Exercise description - The lines to repeat are those below from the one containing "[10:51.53-10:52.53]" down to the one containing "[10:59.53-11:00.53]", both included; reproduce them exactly and nothing else.

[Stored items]
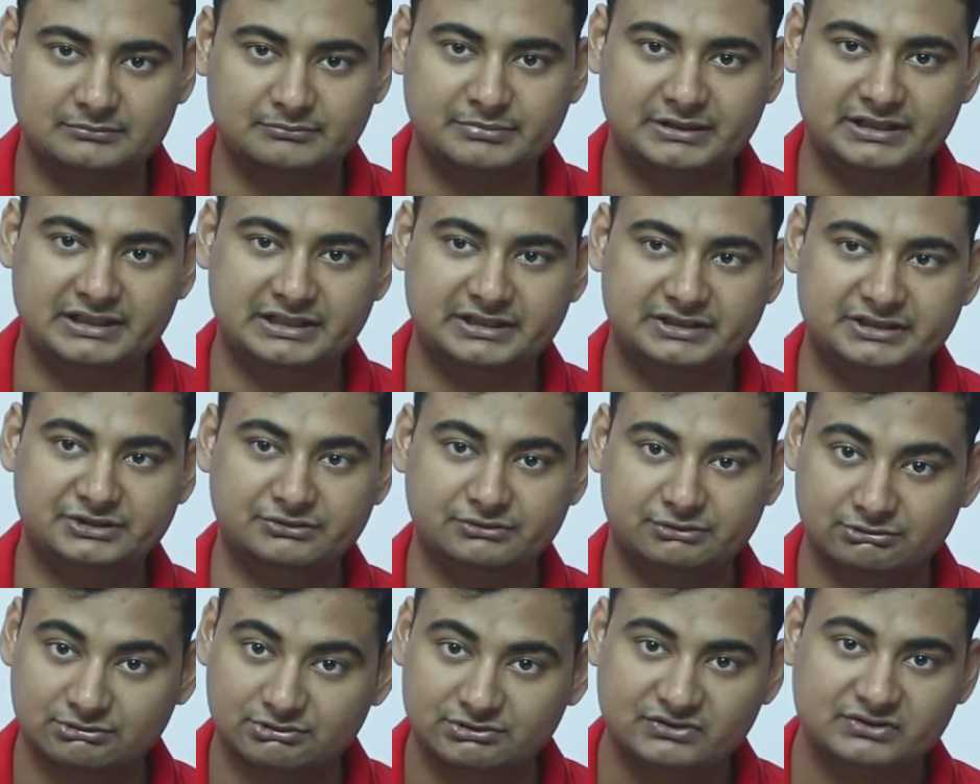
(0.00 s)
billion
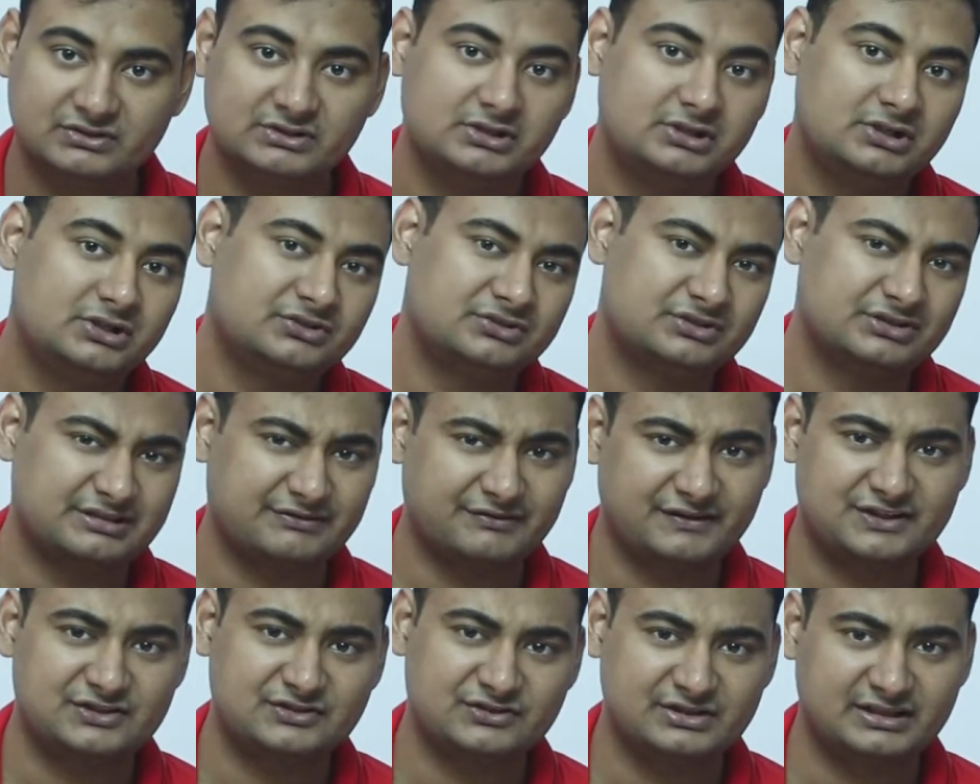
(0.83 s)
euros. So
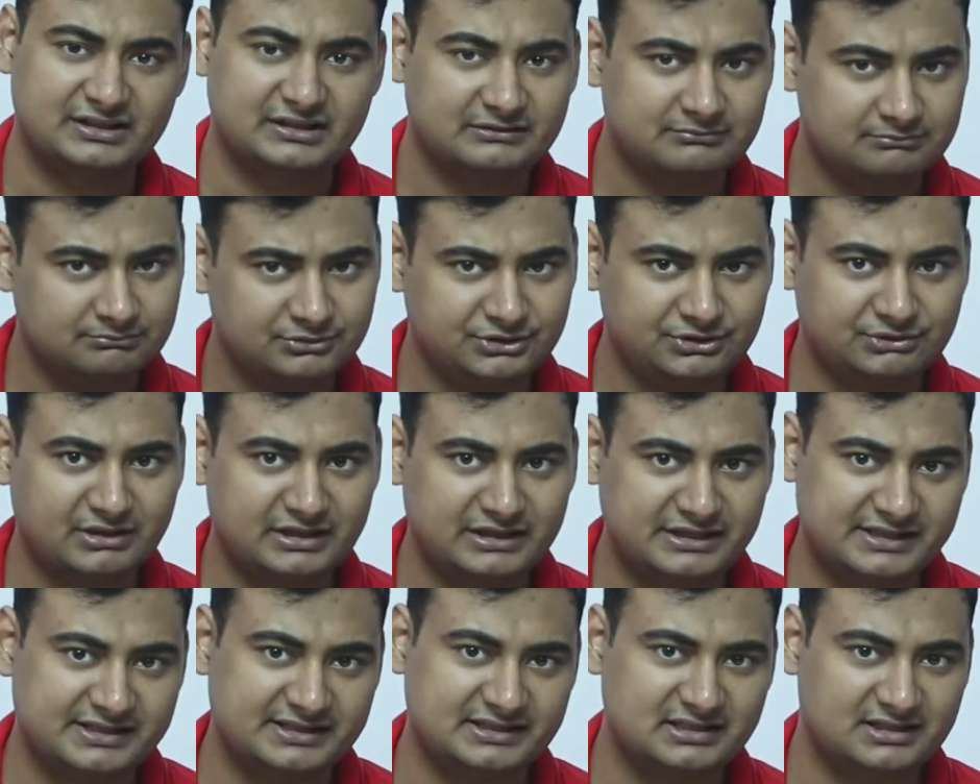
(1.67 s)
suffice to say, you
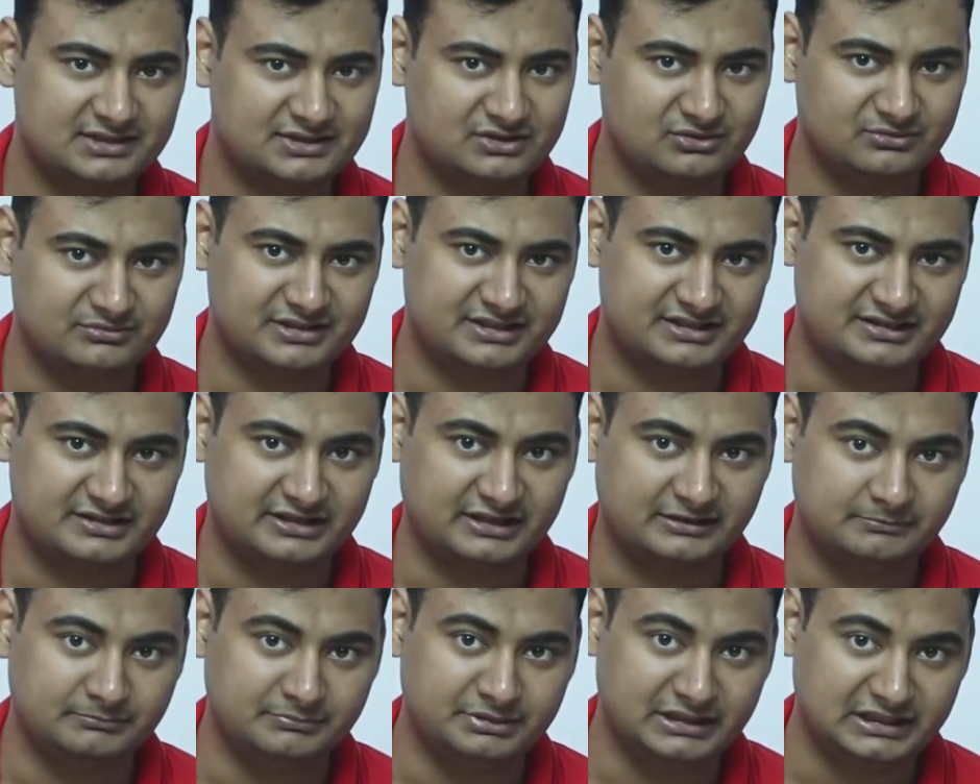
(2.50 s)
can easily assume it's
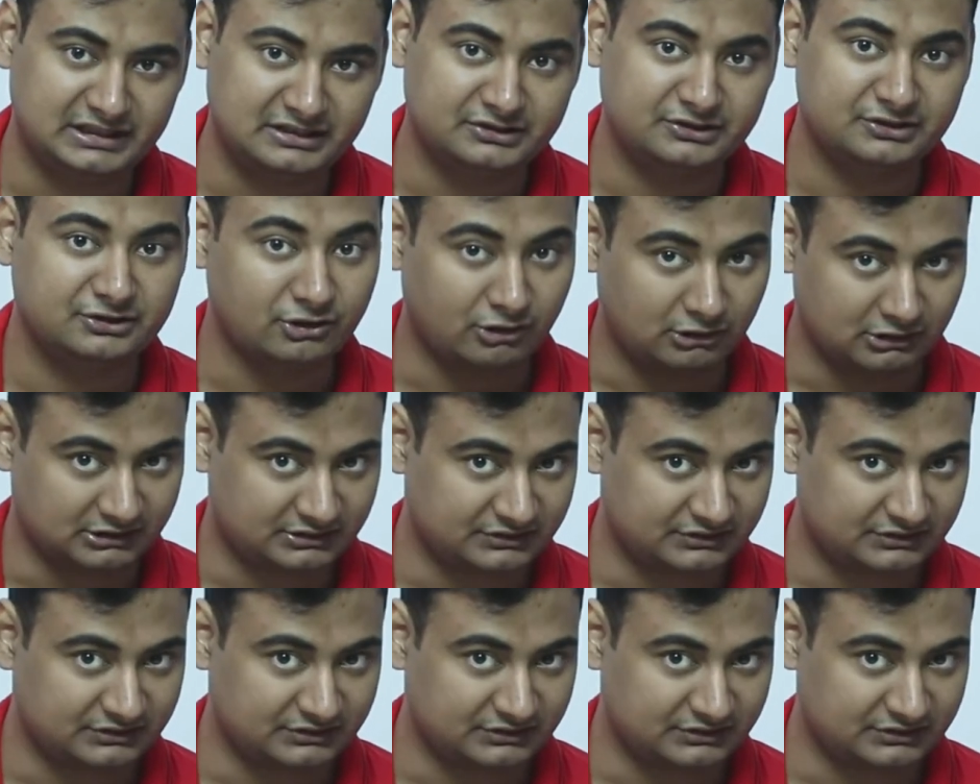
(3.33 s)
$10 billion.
...
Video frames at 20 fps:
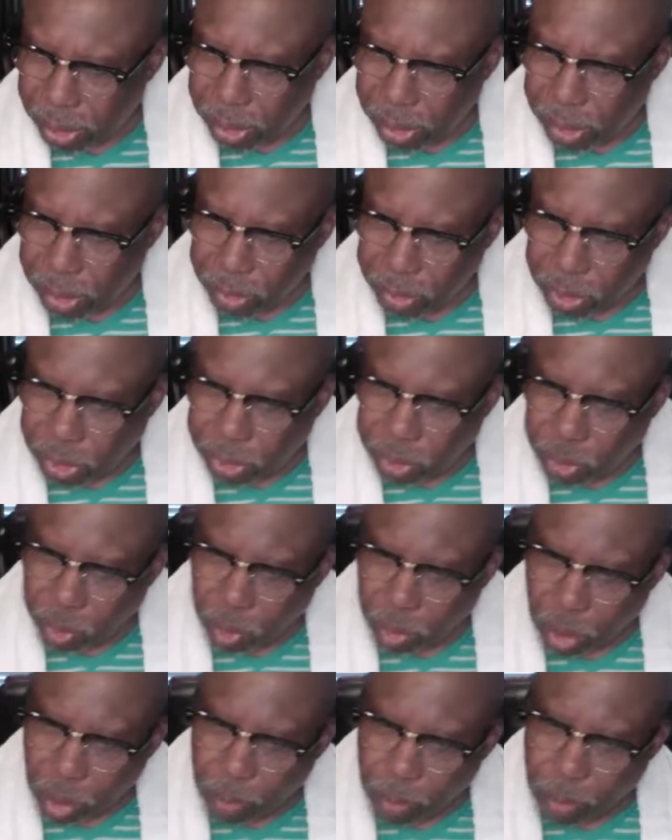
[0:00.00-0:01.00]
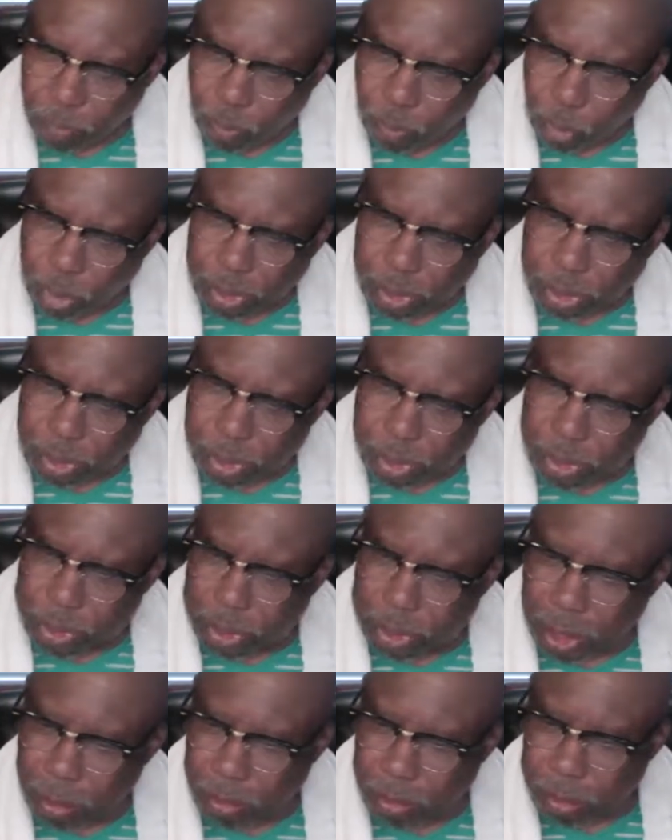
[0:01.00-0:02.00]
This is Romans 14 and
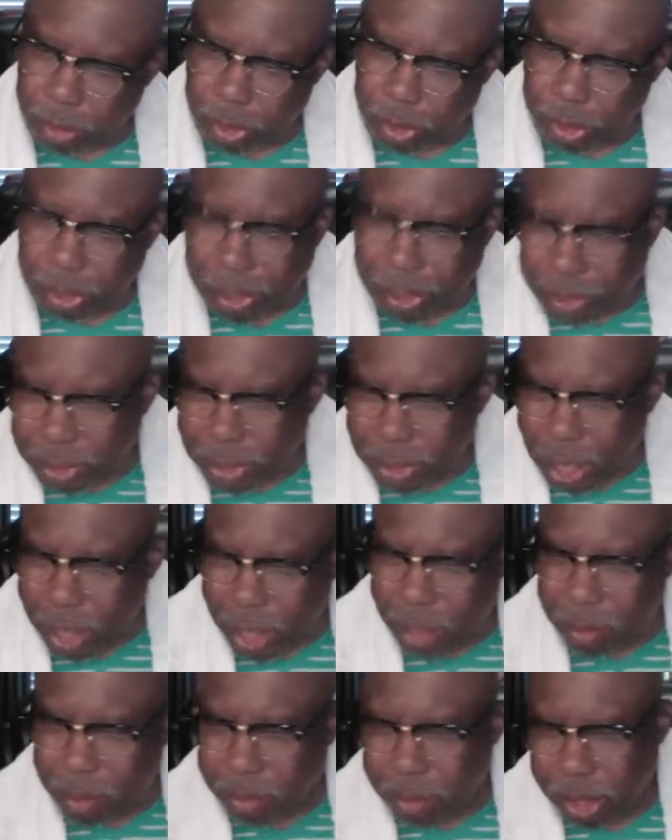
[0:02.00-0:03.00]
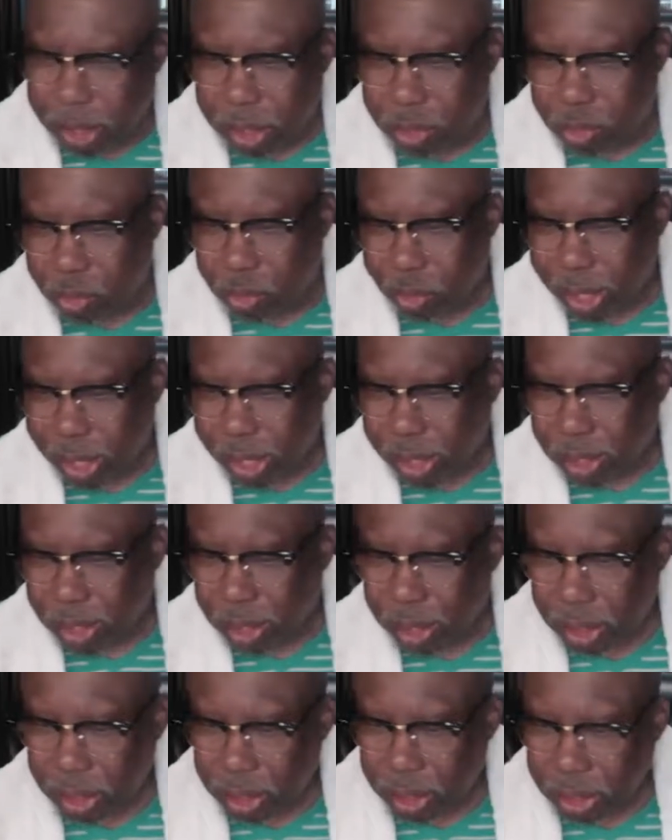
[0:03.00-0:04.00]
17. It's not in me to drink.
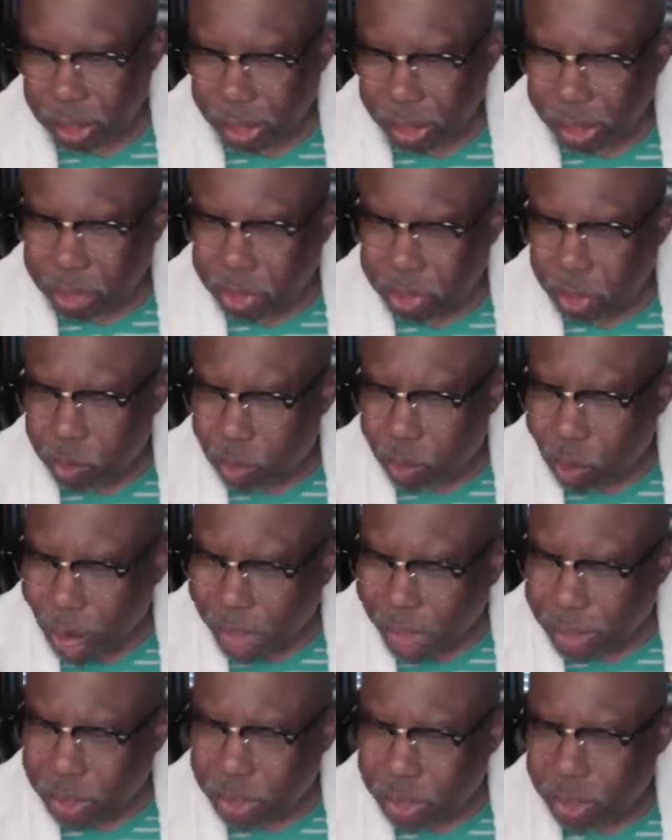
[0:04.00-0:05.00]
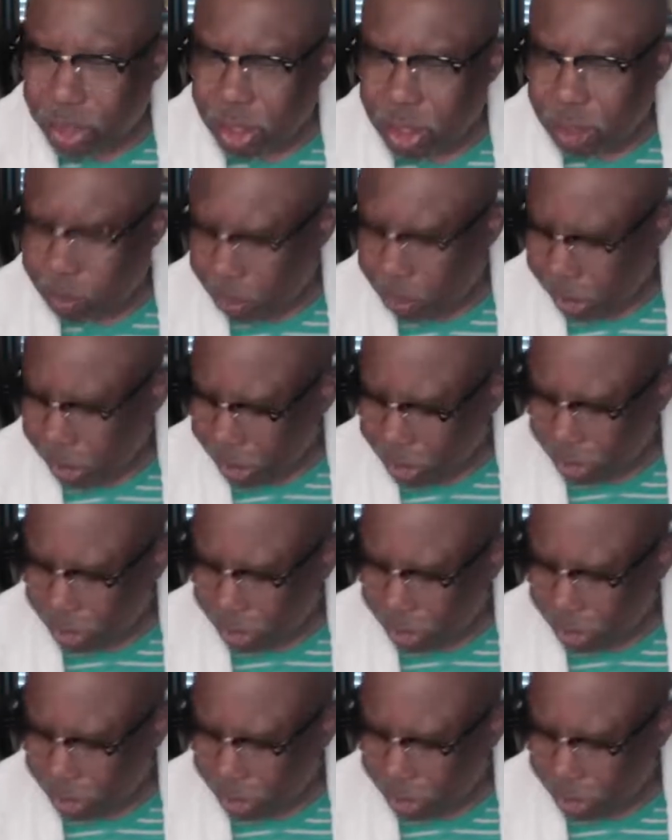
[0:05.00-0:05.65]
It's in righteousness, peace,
* * *
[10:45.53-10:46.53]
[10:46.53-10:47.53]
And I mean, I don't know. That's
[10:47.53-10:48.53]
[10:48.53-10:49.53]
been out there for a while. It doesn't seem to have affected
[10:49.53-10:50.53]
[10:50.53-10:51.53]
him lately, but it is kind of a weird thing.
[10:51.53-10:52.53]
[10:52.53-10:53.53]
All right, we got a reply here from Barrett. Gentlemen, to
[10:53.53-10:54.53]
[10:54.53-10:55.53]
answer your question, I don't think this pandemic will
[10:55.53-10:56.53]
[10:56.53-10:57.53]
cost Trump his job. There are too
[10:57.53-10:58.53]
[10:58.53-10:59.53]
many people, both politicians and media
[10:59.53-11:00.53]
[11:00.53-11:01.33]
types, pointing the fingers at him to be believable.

Answer to this task -
[10:51.53-10:52.53]
[10:52.53-10:53.53]
All right, we got a reply here from Barrett. Gentlemen, to
[10:53.53-10:54.53]
[10:54.53-10:55.53]
answer your question, I don't think this pandemic will
[10:55.53-10:56.53]
[10:56.53-10:57.53]
cost Trump his job. There are too
[10:57.53-10:58.53]
[10:58.53-10:59.53]
many people, both politicians and media
[10:59.53-11:00.53]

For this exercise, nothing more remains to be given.